Individuals who are "wise in their own eyes"? People who
"justify the wicked" because they earn a "reward" and
subsequently seek to take "the righteousness of the righteous" away
from humble people trying to do good? Hecklers who say to prophets and
apostles, "see not . . . Prophesy not unto us right things, but prophesy
unto us smooth things"? People who through their criticism and
condemnations say to those who simply want to follow God, "Get you out of
the way, turn aside out of the path, cause the Holy One of Israel to cease from
before us"?
We had some friends
visit recently from Germany. We asked them what the response was in their country to
all of the internet clamor criticizing Church leaders and their words and
decisions. We asked what they thought about those angry voices arguing about
women and the priesthood, the Church's support of traditional marriage, those
who vocally oppose sustainings in conference, writers and bloggers who are
fixated on Church history or supposedly troubling issues.

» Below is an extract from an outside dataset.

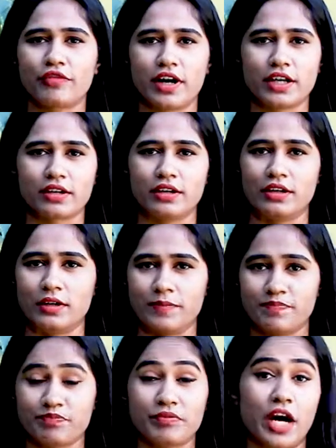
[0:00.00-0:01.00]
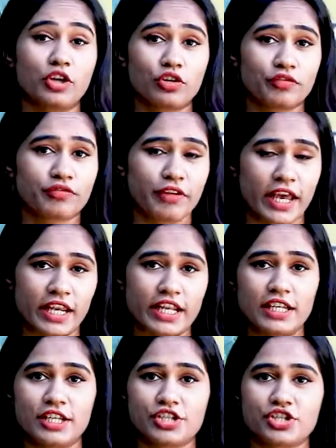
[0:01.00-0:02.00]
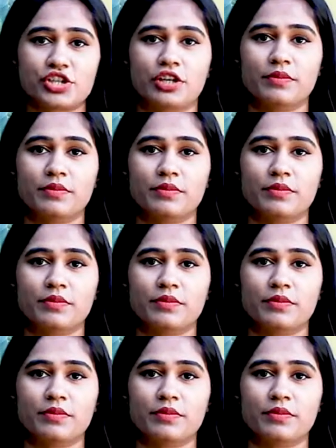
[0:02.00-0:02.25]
our part of an English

Their response was twofold ignorance of the topics and bewilderment that people actually get caught up in such trivial matters. They explained that in Europe, people struggle simply to find happiness in a world filled with cheap and depressing imitations. They seek to keep their standards amidst an overwhelmingly vulgar and debaucherous majority. They try to help their children have correct views of marriage and family in a place where pornography is openly displayed on billboards and newspapers. They want to stay close to God when their entire school or neighborhood or even city leans away from Him. And for them, the gospel as taught in scripture and expounded upon by modern prophets and apostles provides them practical answers to real problems. They looked at our first world Church problems in the same way someone in an economically disadvantaged country might look at our bag of un-popped popcorn kernels.
The point is this,
despite what seems to be such a vocal opposition to the Church, these
viewpoints are, as Jesus said in accusation of scribes and Pharisees, like
"strain[ing] at a gnat" instead of focusing on "the weightier
matters of the law" (Matt 23:23-24).
It's as if the whole world is a
hospital with every person, to some degree or another, in need of some kind of
help or healing. Because the doctors and nurses are outnumbered by the sick and injured this worldwide
hospital uses a system of triage to discern who is most in need of help. This
process divides those with paper cuts and headaches from those who need
immediate and serious attention. However, and unfortunately, there is a small
army of blustering voices who are running around the hospital causing greater
hurt instead of helping with the healing. They stand next to those with minor
injuries and yell at the doctors to cease their efforts in saving lives to
address this woman's stubbed toe or that man's bruised shin. They criticize the
doctors of the past, focusing on how the principles and practices used almost
two hundred years, like using leeches to draw out diseases, seem so wrong today.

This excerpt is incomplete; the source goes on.